Con sentenza 5 marzo 2024, n. 5859 (Pres. Cirillo, Rel. Crivelli), la Corte di Cassazione ha stabilito che, in tema di transfer pricing interno, l’operazione che si pone al di fuori dei prezzi di mercato come definiti dall’art. 9 del TUIR, nell’ambito di una situazione di controllo societario (anche di fatto), costituisce in via ordinaria un’anomalia, che giustifica l’accertamento fiscale, con conseguente onere in capo al contribuente di dimostrare che essa non sussiste.
Nella fattispecie esaminata dalla Cassazione, l’Agenzia delle Entrate rilevava che per le cessioni ad una società del gruppo la contribuente avesse applicato un ricarico del 4% inidoneo a remunerare i costi, accertando maggiori IRPEF e IRAP sul presupposto di un “gonfiamento” degli utili della “consorella” meridionale assoggettata a regime fiscale agevolato.
La CGT di I Grado competente accoglieva il ricorso della contribuente, osservando che l’Amministrazione Finanziaria non aveva dimostrato quanto asserito e la CGT di II Grado confermava la pronuncia, evidenziando che il ricarico minimo era giustificato come strumento di incremento anche occupazionale e sociale, oltreché aziendale.
L’Agenzia proponeva ricorso innanzi ai giudici di legittimità e la Cassazione lo accoglieva, rinviando nuovamente alla CGT di II Grado, che accoglieva a sua volta l’appello proposto dell’Agenzia.
Pertanto, la contribuente proponeva ricorso in Cassazione avverso la sentenza dei giudici di seconde cure.
La Suprema Corte, respingendo il ricorso della società contribuente, ha affermato che per la valutazione a fini fiscali delle manovre sui prezzi di trasferimento interni deve essere applicato il principio, avente valore generale, stabilito dall’art. 9 del T.U.I.R., che non ha soltanto valore contabile e che impone, quale criterio valutativo, il riferimento al valore normale di mercato per corrispettivi e altri proventi, presi in considerazione dal contribuente.

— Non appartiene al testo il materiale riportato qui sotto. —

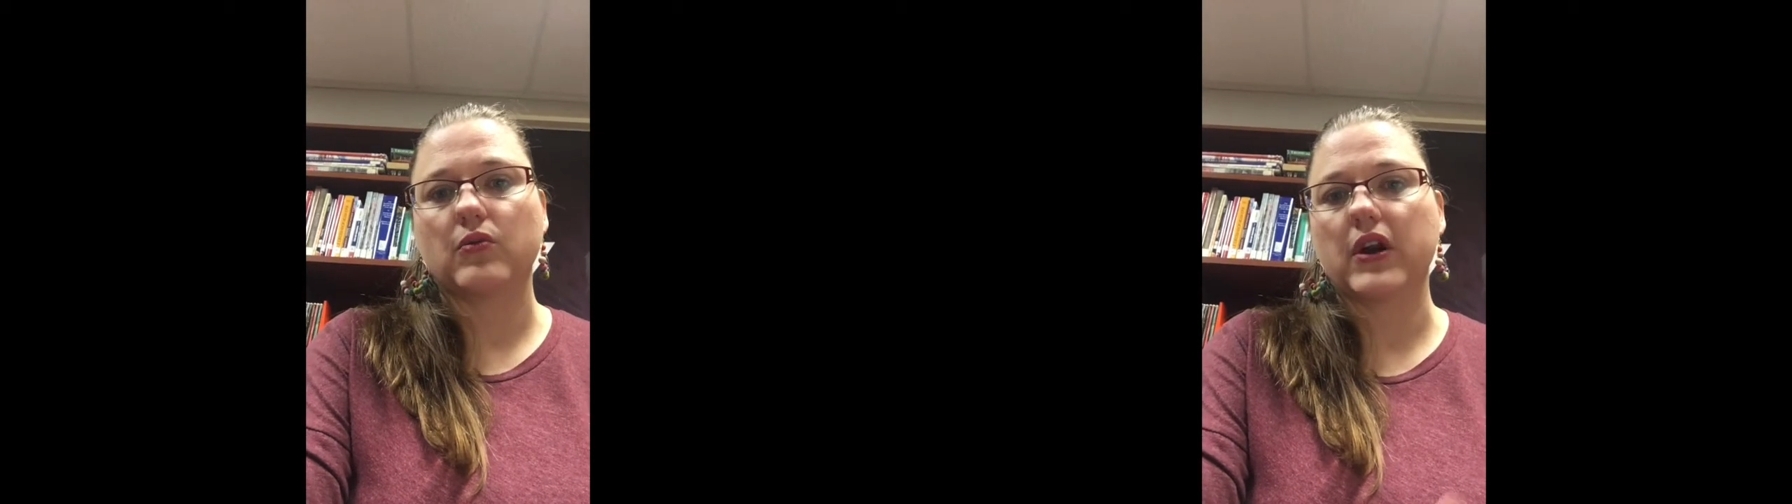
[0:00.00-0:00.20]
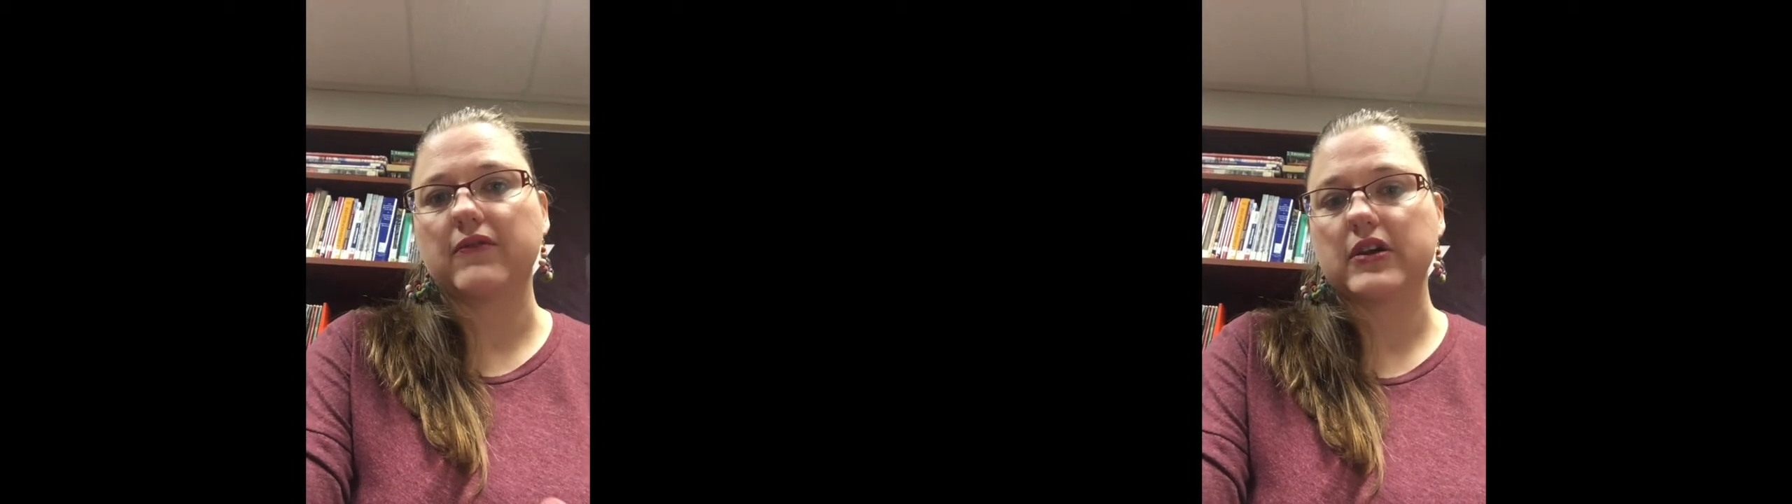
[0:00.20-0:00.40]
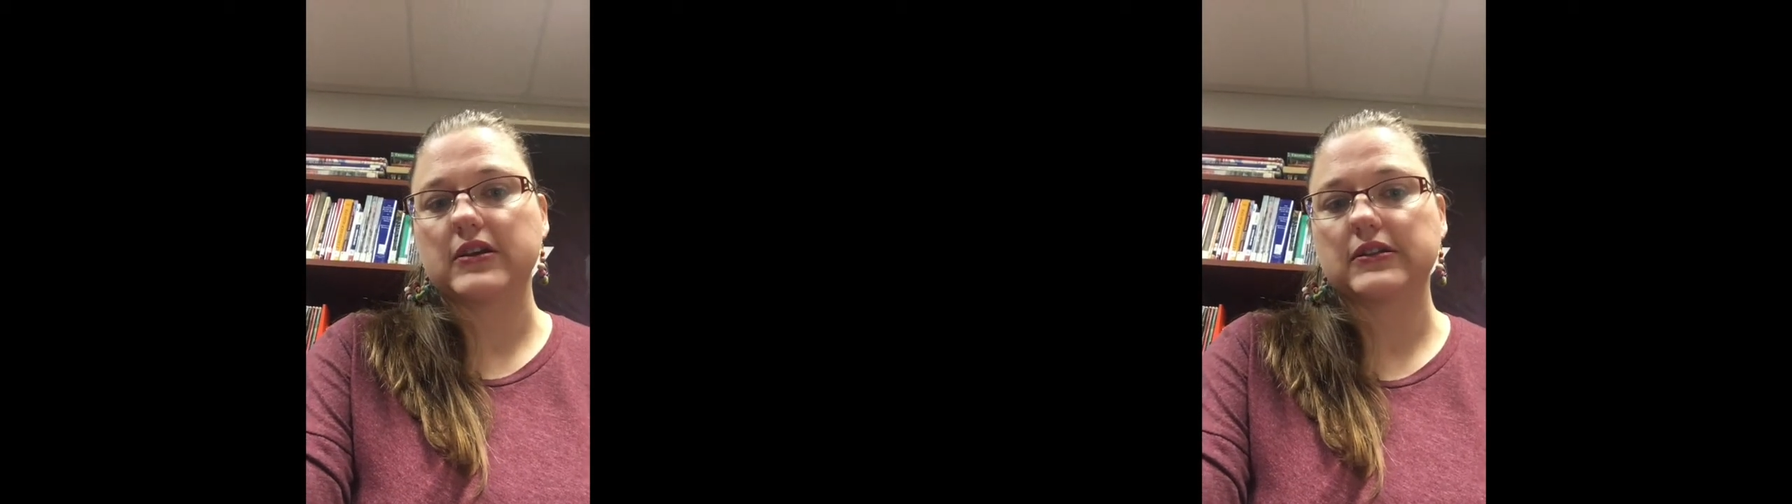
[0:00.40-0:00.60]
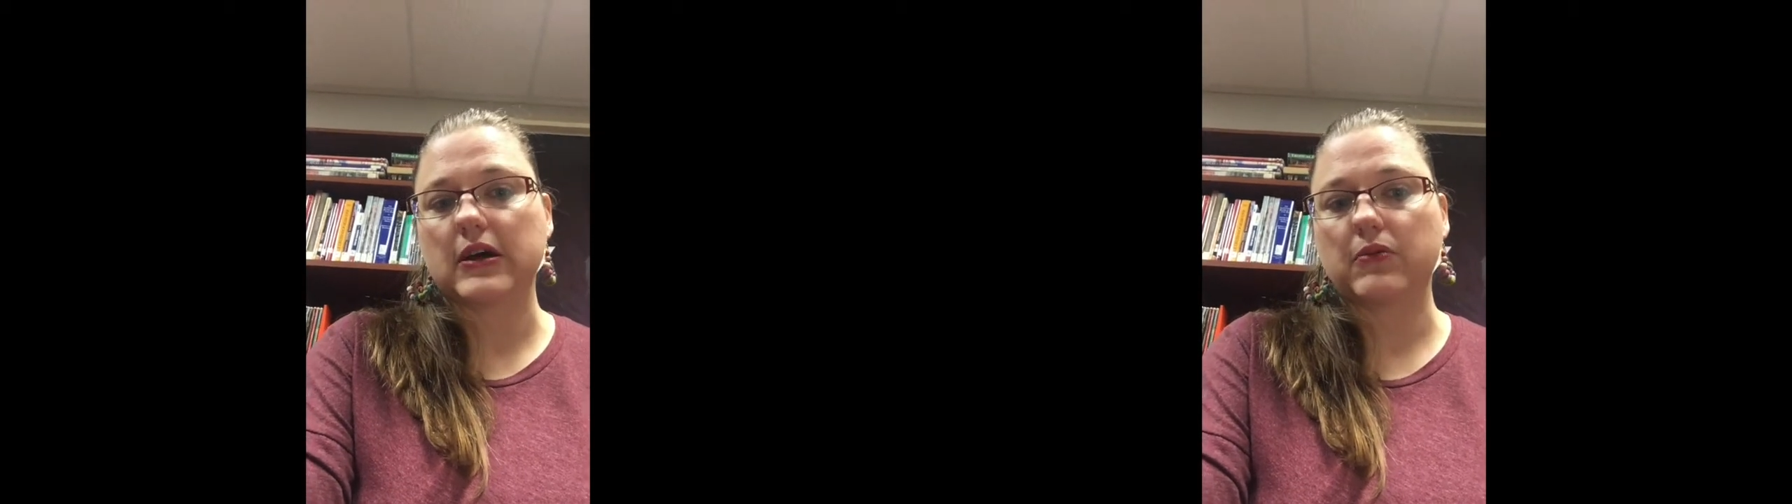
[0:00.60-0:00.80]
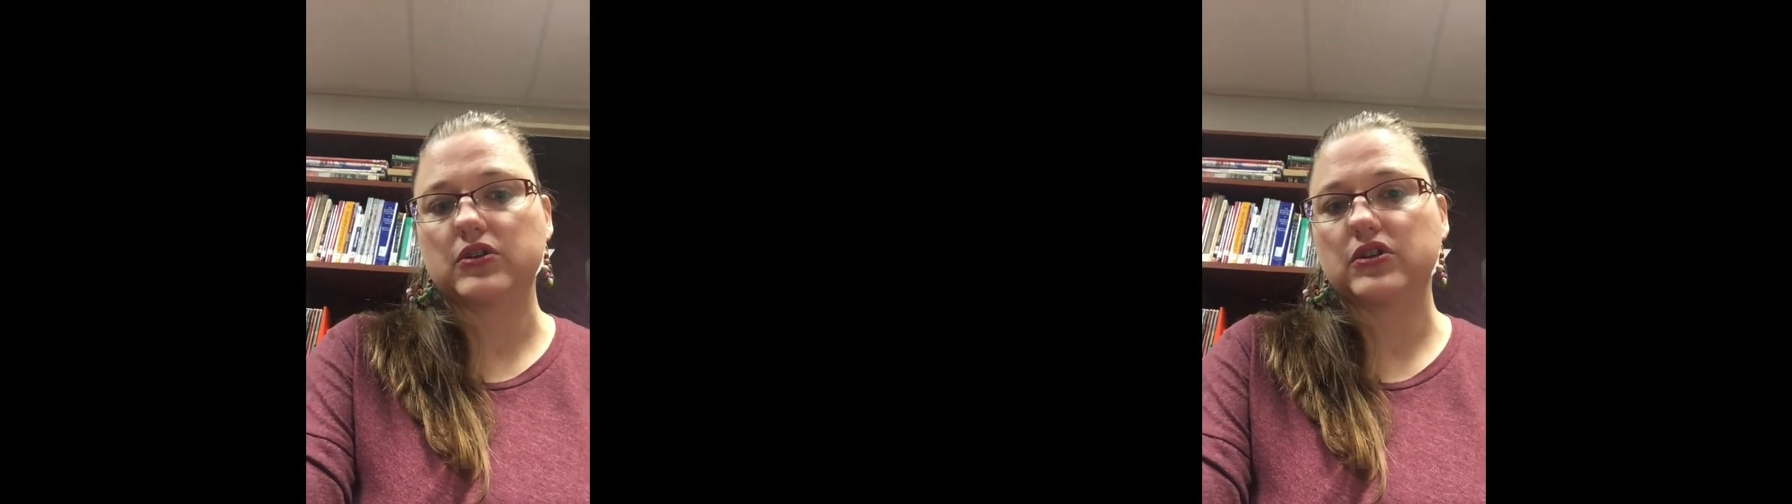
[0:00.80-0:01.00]
whatever it is
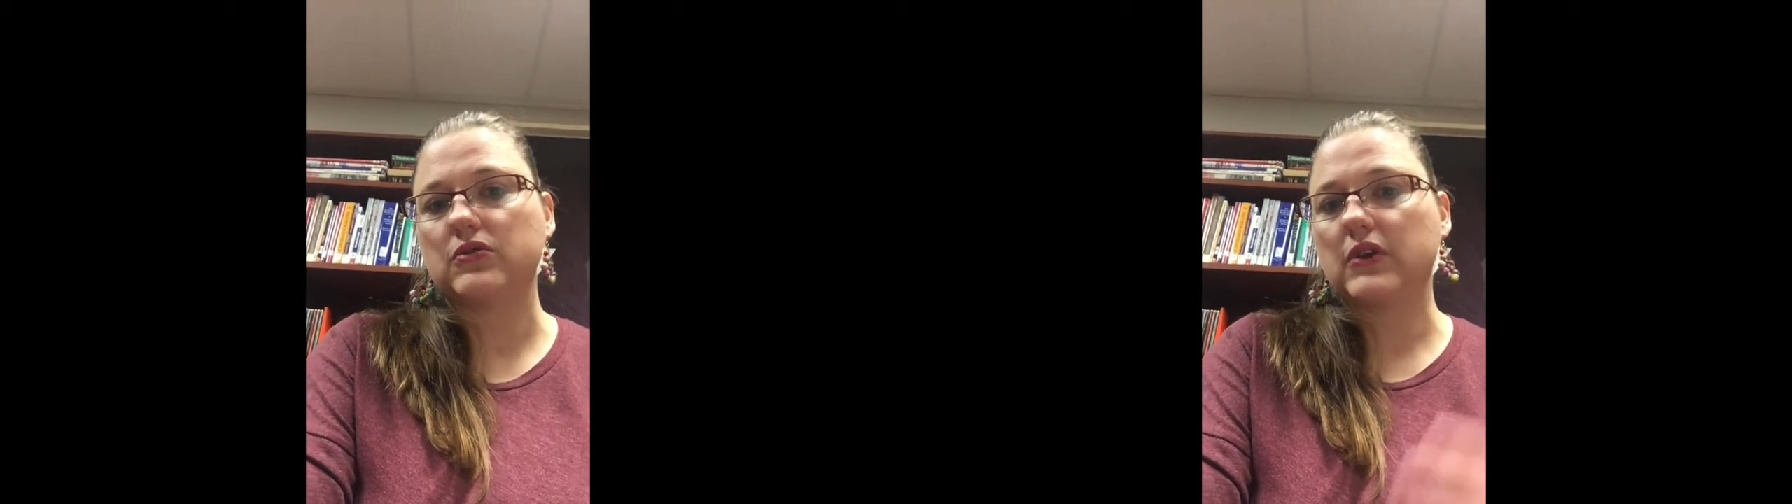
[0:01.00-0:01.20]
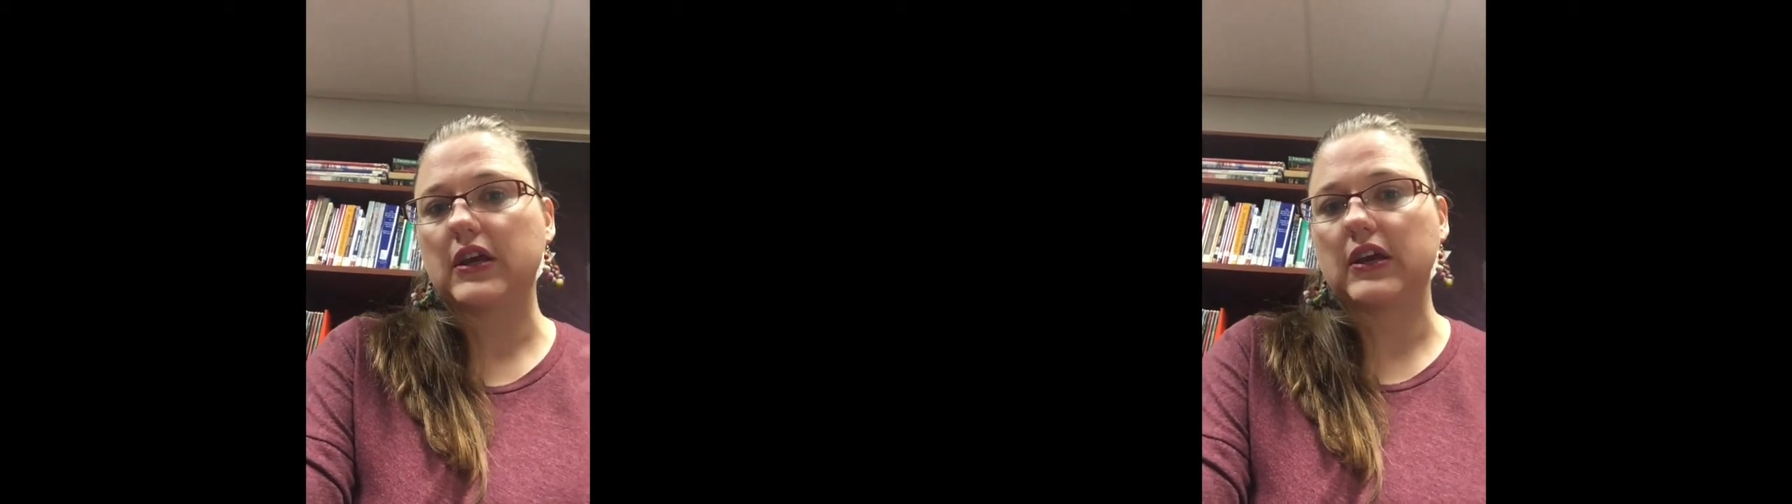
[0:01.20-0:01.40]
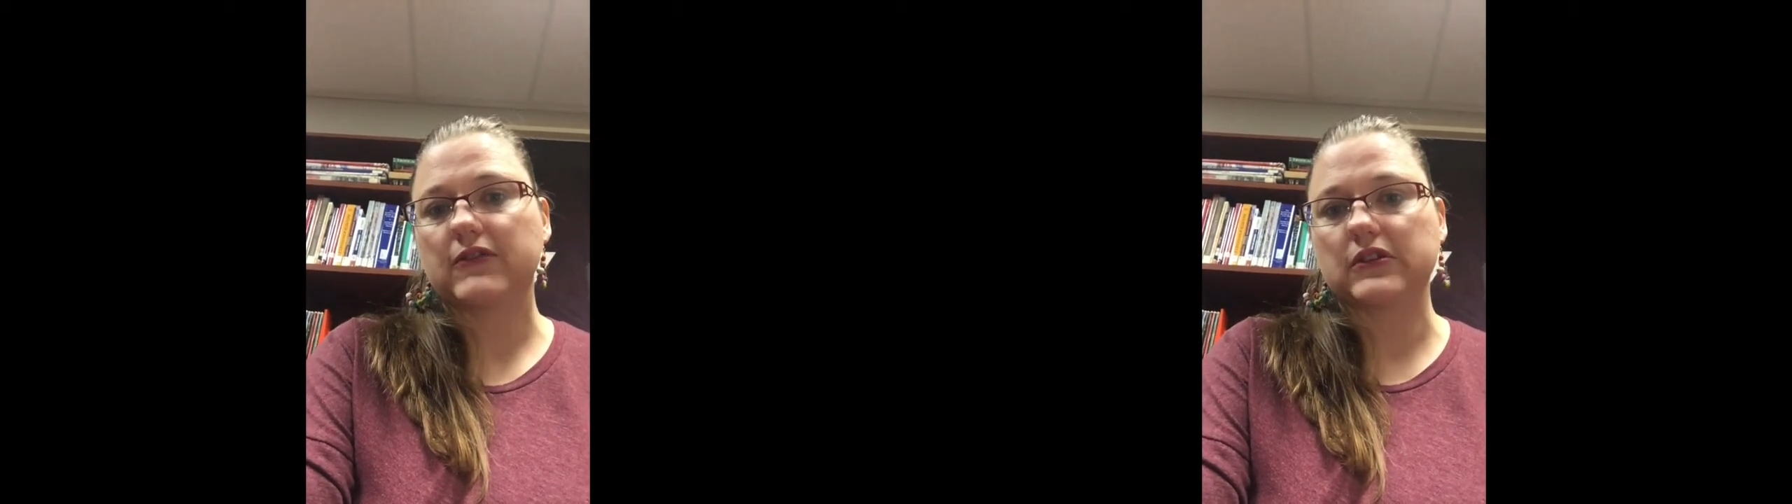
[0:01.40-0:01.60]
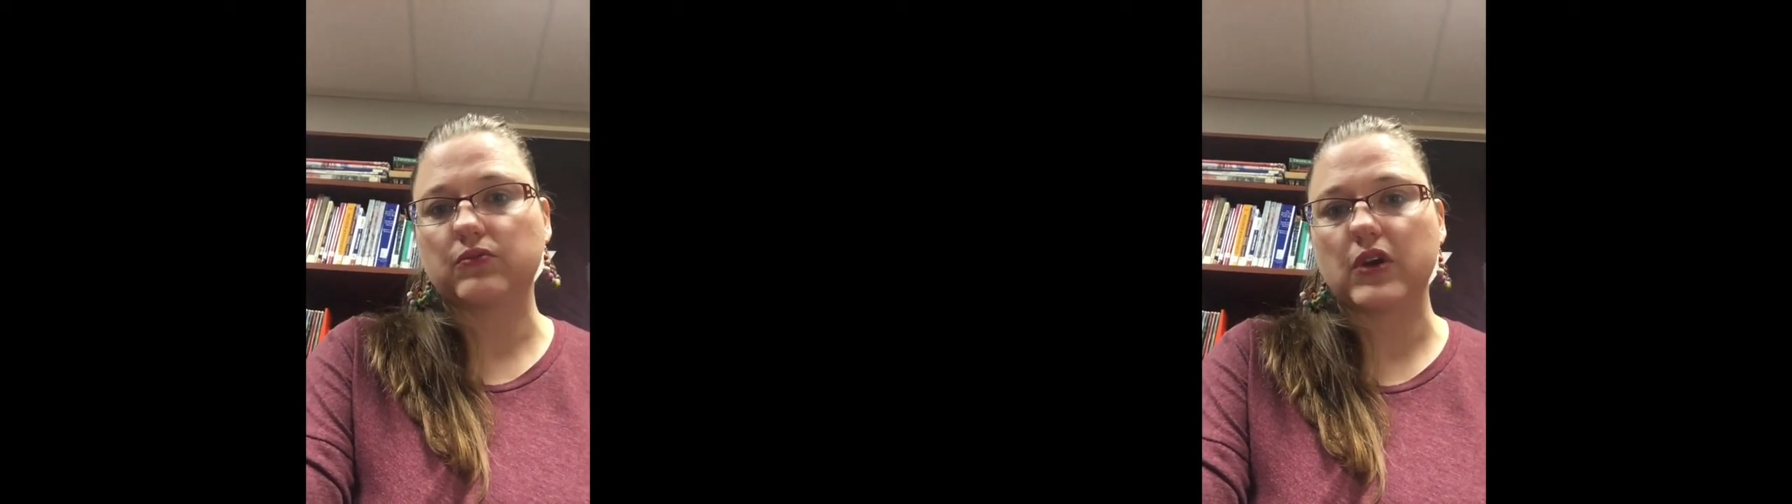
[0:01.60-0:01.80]
that we're doing if it's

I giudici hanno specificato che le transizioni tra società infragruppo (c.d. transfer pricing interno), residenti nel territorio nazionale, effettuate ad un prezzo diverso dal valore normale indicato dall’art. 9 de TUIR non sono indice, di per sé, di una condotta elusiva, in quanto l’alterazione rispetto al prezzo di mercato rappresenta solo un elemento aggiuntivo, di eventuale conferma, della valutazione di elusività dell’operazione.
Pertanto, proprio perché non si tratta di una disciplina antielusiva in senso proprio, l’Amministrazione Finanziaria ha, dunque, l’onere di provare l’esistenza di transazioni economiche, tra imprese collegate, ad un prezzo apparentemente inferiore a quello normale, ma non anche quello di dimostrare la maggiore fiscalità nazionale o il concreto vantaggio fiscale conseguito dal contribuente, mentre spetta al contribuente provare che la transazione è avvenuta in conformità ai valori di mercato normali.